*** Opening of Data records ***

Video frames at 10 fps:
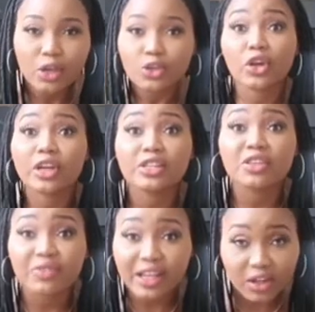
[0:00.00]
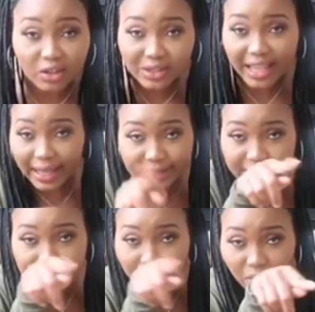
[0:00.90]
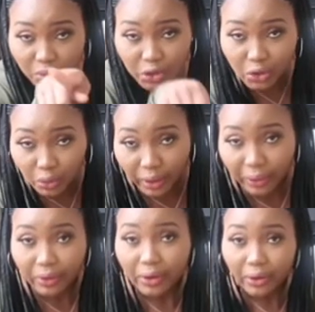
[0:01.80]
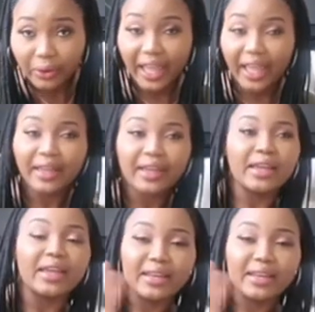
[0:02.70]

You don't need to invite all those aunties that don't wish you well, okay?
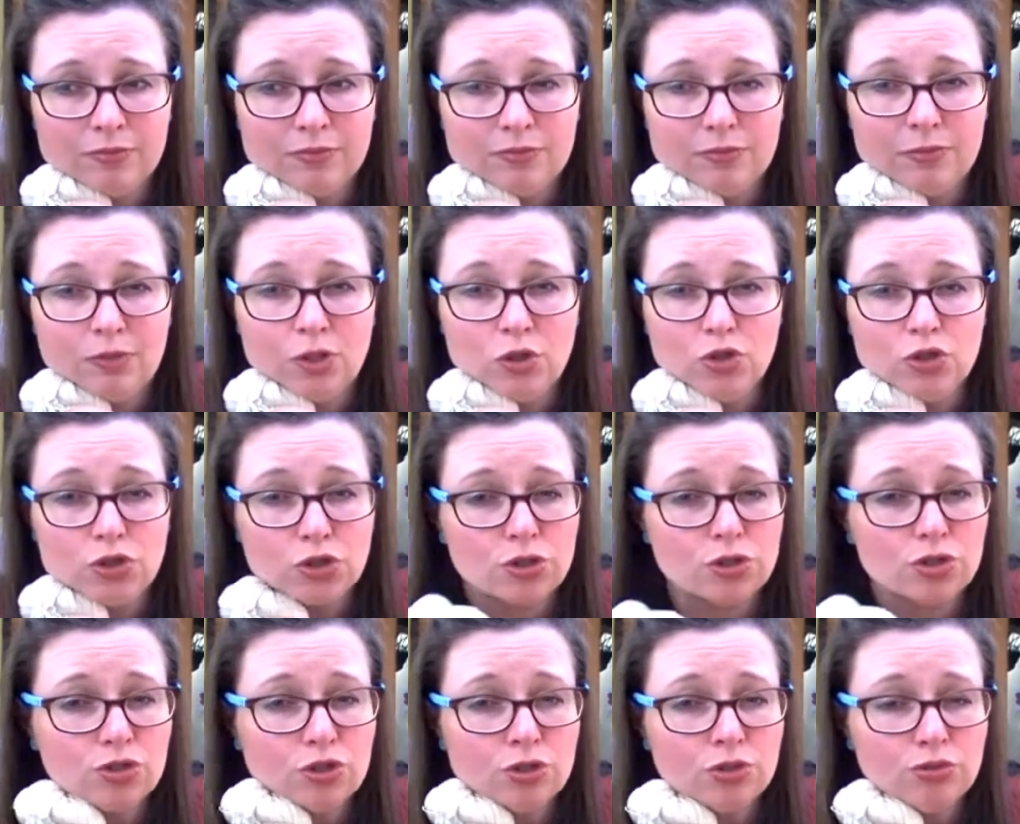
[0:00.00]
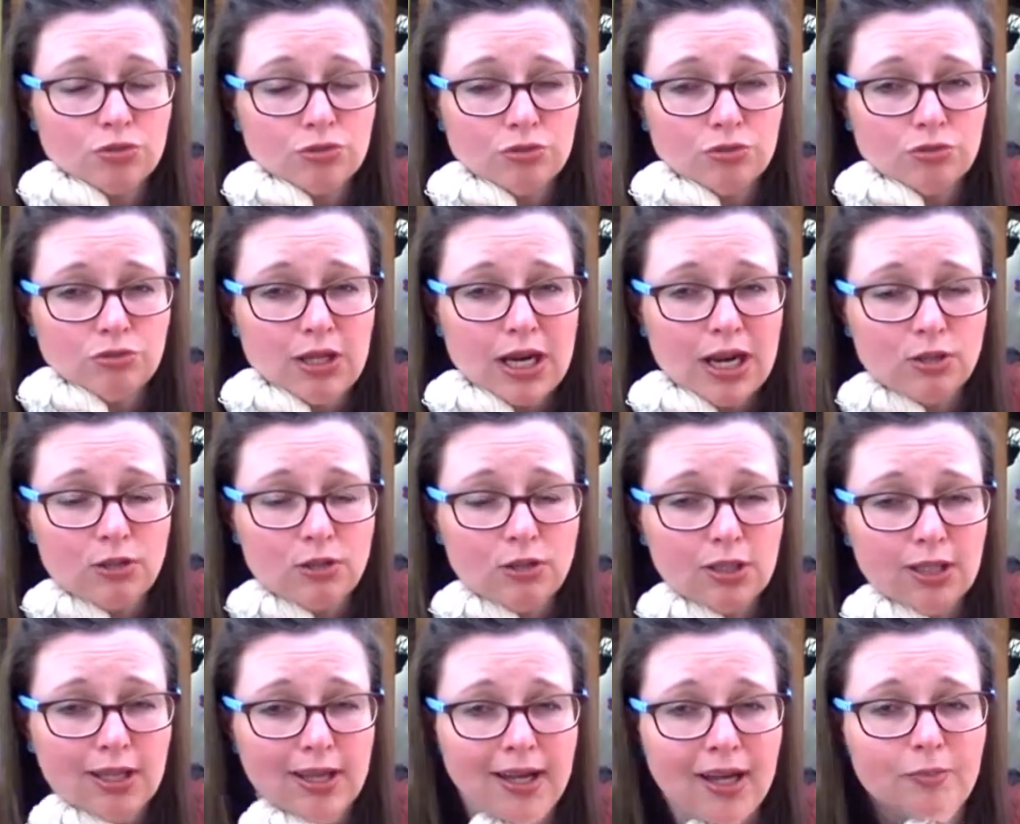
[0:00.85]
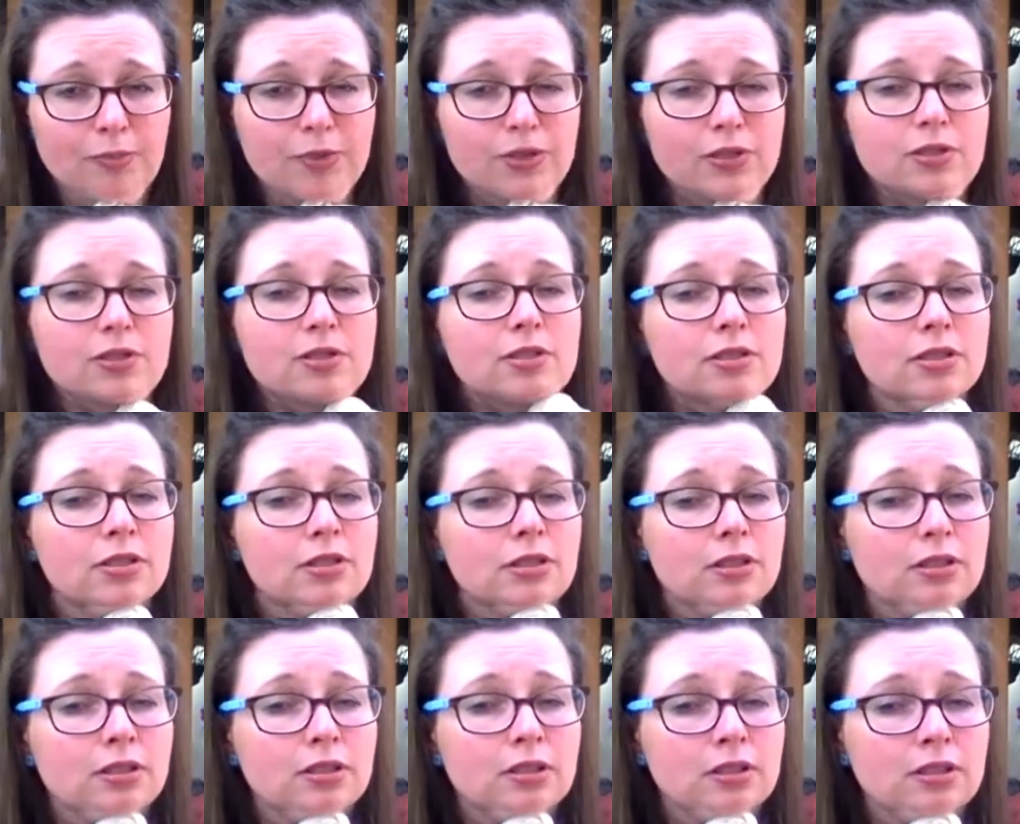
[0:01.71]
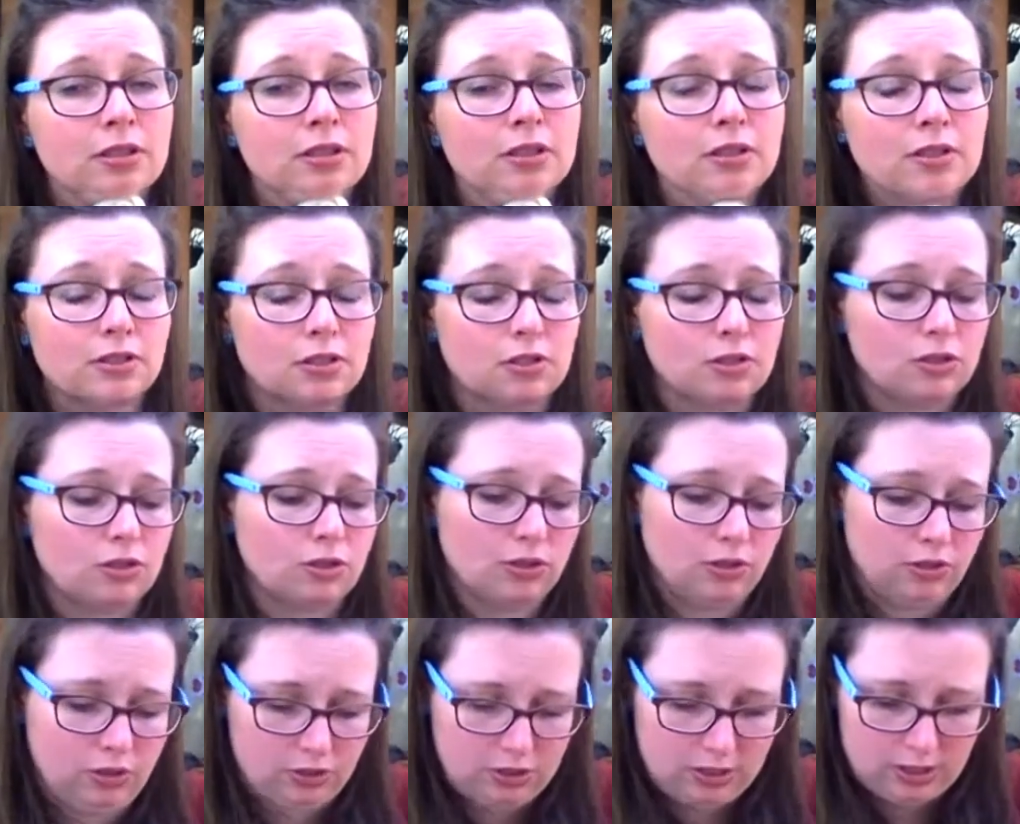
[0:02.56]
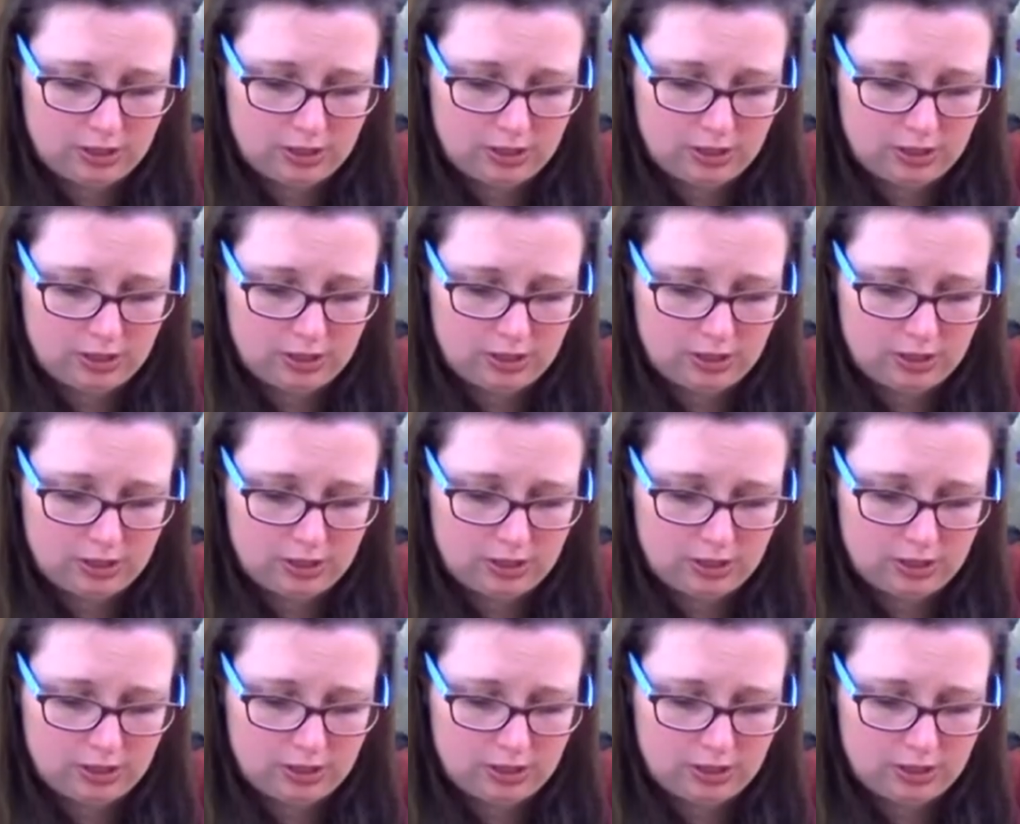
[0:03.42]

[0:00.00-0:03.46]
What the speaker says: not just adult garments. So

*** Close of Data records ***
*** Opening of Data records ***

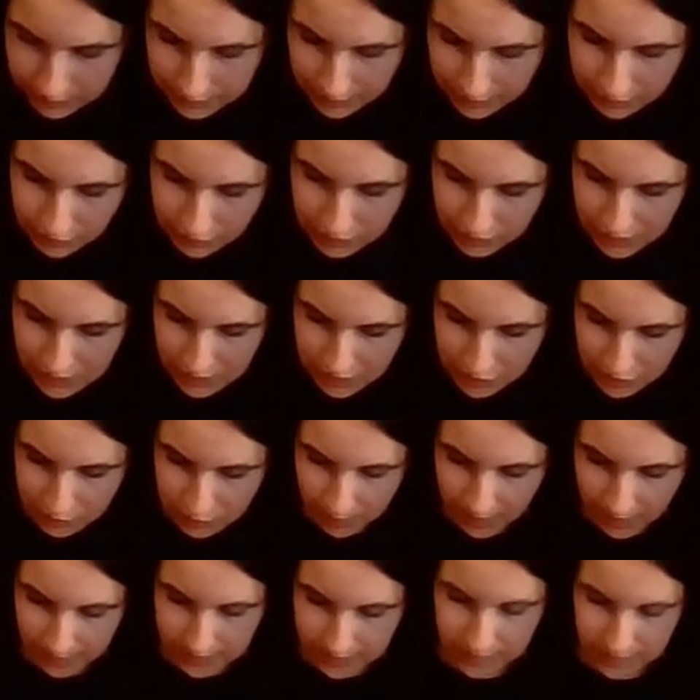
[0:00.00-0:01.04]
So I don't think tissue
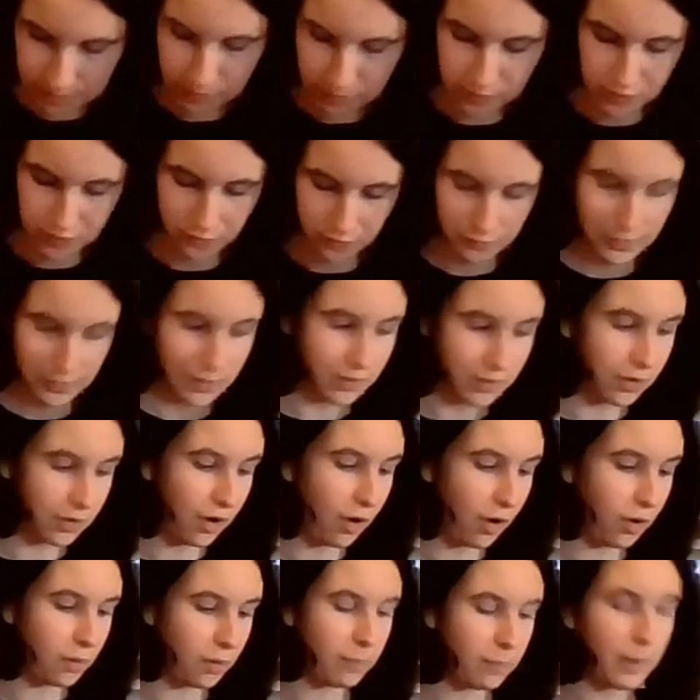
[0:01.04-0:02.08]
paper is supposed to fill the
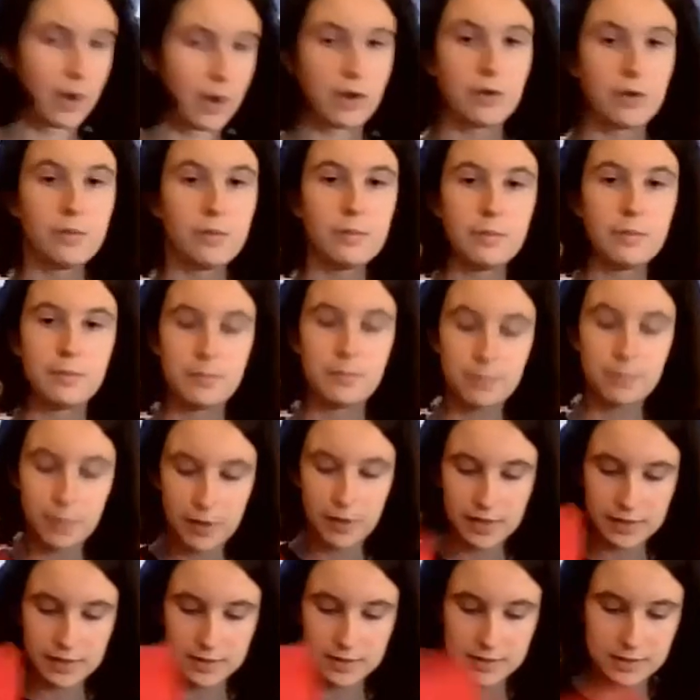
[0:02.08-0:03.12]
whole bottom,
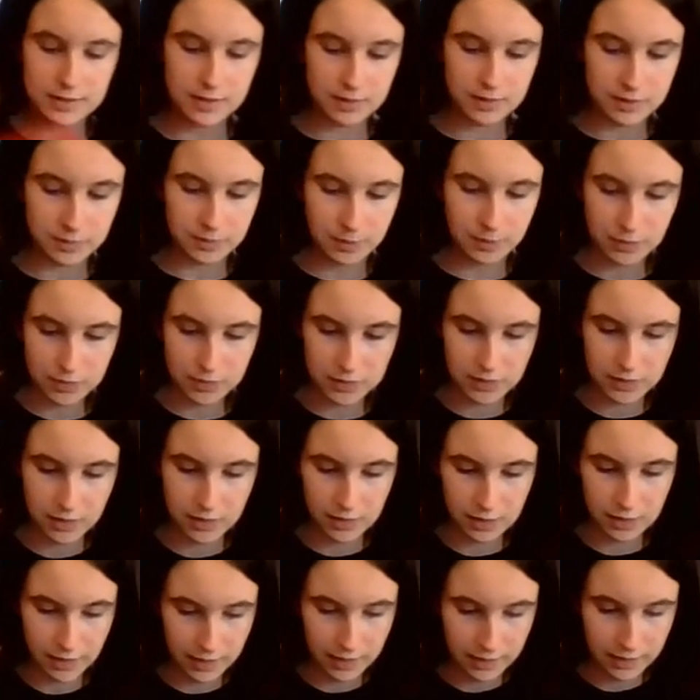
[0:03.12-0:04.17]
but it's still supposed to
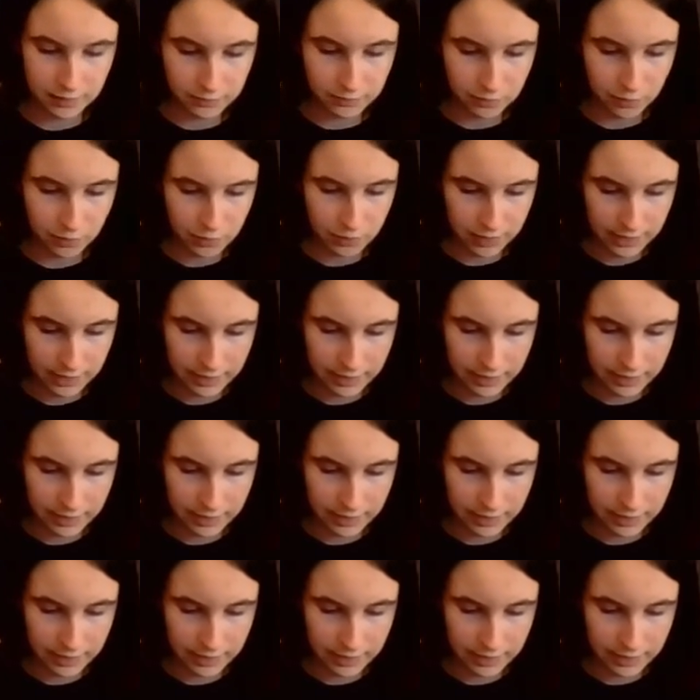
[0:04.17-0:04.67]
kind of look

*** Close of Data records ***

» Exercise
Above are records with pictures. Reproduce exactly only the lines from the line with "Video frames at" through the line with "What the speaker", both ends included, and leave the pictures out.

» Solved exercise
Video frames at 10 fps:
[0:00.00]
[0:00.90]
[0:01.80]
[0:02.70]

You don't need to invite all those aunties that don't wish you well, okay?
[0:00.00]
[0:00.85]
[0:01.71]
[0:02.56]
[0:03.42]

[0:00.00-0:03.46]
What the speaker says: not just adult garments. So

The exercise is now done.